27 September 2011

Bagaimana Jika...

Jika dalam perjalanan pulang kampung atau kembali ke kota saya selalu berharap bahwa jalan raya menjadi lebih panjang sehingga saya bisa lebih lama menikmati alam. Selama di kampung, jika keluar malam untuk membeli sesuatu di toko, saya sering mengambil jalan yang justru menjauhi toko yang saya tuju dan berkeliling sebentar. Sepulangnya pun saya mengambil jalan memutar dan berlama-lama di jalan raya. 

Kalau mengambil jalan memutar, saya paling suka melewati penjual kacang rebus yang duduk lesehan di pinggir lapangan. Penjualnya kebanyakan nenek-nenek. Saya suka melihat pemandangan ini : suasana malam, nenek-nenek dengan sarung menutupi kepala, kacang rebus dan lampu minyak yang tertiup angin. Kalau mampir beli, saya sering nguping pembicaraan mereka. Topiknya bisa pindah-pindah dalam hitungan menit mulai dari topik tentang cucunya yang baru naik kelas, harga cabai yang naik lagi, naiknya jumlah kasus pencurian, naiknya gaji pegawai negeri, naiknya BBM dan berbagai naik-naik yang lain.

Melihat gurat keriput wajah nenek itu saya selalu mengira-ngira seperti apa perjalanan hidup yang telah ditempuhnya. Tapi kupikir itu tidak penting karena yang terlihat saat itu adalah bahwa mereka bahagia meski hanya berjualan kacang rebus. Begitu pula ketika melihat anak-anak yang berlarian bebas di jalan raya. Saya selalu bertanya, seperti apa kehidupan mereka nanti. Atau ketika melihat kedua adik saya yang sibuk mencuci sepeda, saya selalu bertanya seperti apa kehidupan kami nanti. Apa kami akan selalu bersama seperti saudara-saudara ibu yang sampai setua ini tetap tinggal berdampingan satu sama lain. Apa kami akan tetap sedekat ini jika sudah menempuh hidup masing-masing.

Jika mencari alamat rumah, saya selalu bertanya-tanya apakah takdir akan membawa saya pada pemilik rumah atau justru membuat saya semakin menjauh dan akhirnya menyerah karena waktu yang semakin sempit atau karena saya sudah lelah. Dan bagian yang paling menyenangkan adalah sensasi yang muncul ketika kemudian saya dipertemukan dengan orang yang saya cari.

Atau mungkin suatu hari kau hanya iseng-iseng datang ke toko buku karena suntuk dan sesampainya di sana kau dipertemukan dengan buku yang mampu mengubah beberapa hal penting dalam hidupmu. 

Atau ketika suatu waktu kau sedang mengendarai motor, lalu ada dua jalan bercabang di depan.
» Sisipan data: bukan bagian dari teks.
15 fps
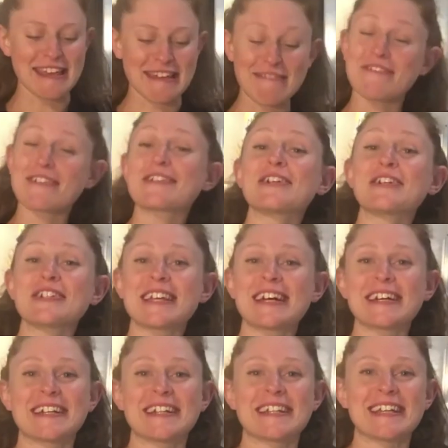If it turns out
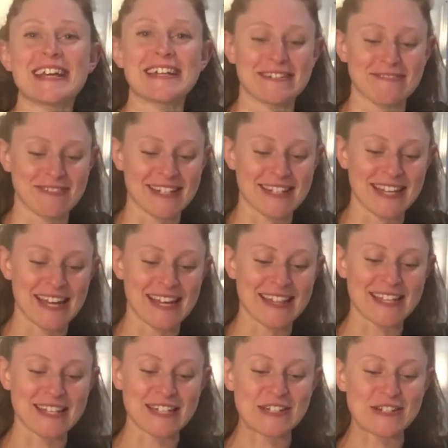at the end of the day
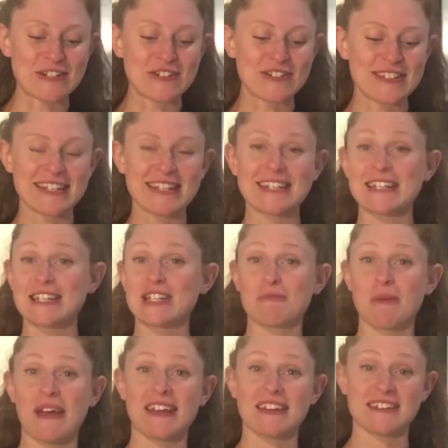that you need to
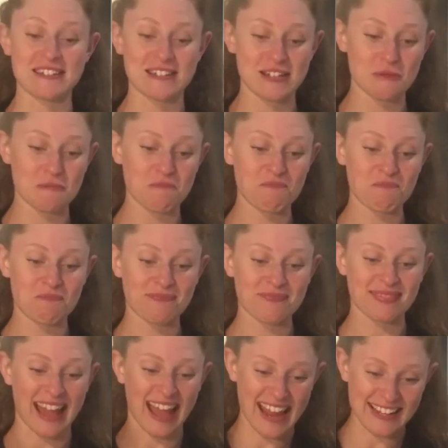spend
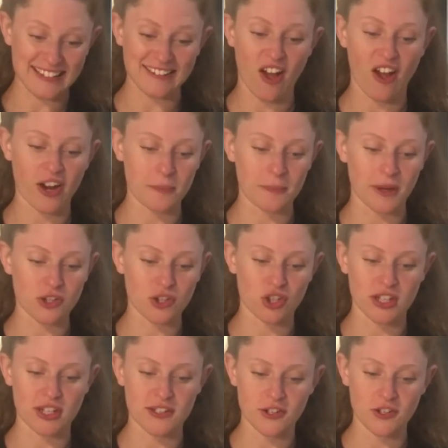that entire
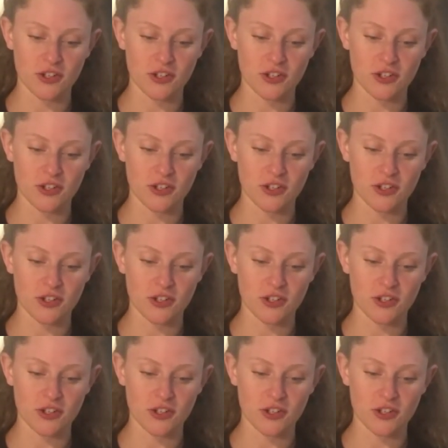budget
Kau telah memutuskan akan belok kanan, tapi tepat sepersekian detik di persimpangan itu, entah kenapa kau justru memilih belok kiri. Dan setelahnya kau melihat sosok manusia yang sudah lama tidak bertemu dan sangat kau rindukan. Ternyata takdir mempertemukanmu di antara pilihan yang dibatasi sekat waktu yang sangat tipis. Atau bagaimana jika pada suatu malam kau “keluyuran” di dunia maya dan tanpa sengaja membaca tulisan seseorang yang tidak kau kenal dan belum pernah kau lihat dan kemudian menginspirasimu sampai kau mampu melakukan hal-hal sinting dalam hidupmu. 

 Saya selalu berpikir bagaimana jika saya baru saja dilahirkan hari ini, mungkin saya tidak akan pernah mengenal teman-teman seangkatan saya. Atau jika saya dilahirkan di abad ke-19, saya tidak akan pernah tahu kalau suatu saat nanti manusia hanya perlu duduk di hadapan monitor dan dia akan tersambung ke seluruh dunia. Atau umpamanya ayah saya tidak pernah bertemu dengan ibu, maka postingan ini tidak akan pernah ada.

Oh, pembicaraan ini semakin ngelantur saja, maaf telah mengajak kalian berpikir aneh-aneh. Terakhir, takdir itu sangat menakjubkan. Beruntunglah karena kita tidak pernah tahu pasti nasib macam apa yang menunggu di depan dan dengan siapa kita dipertemukan. Sehingga bodohlah orang-orang yang mencela takdir dan mengutuk waktu.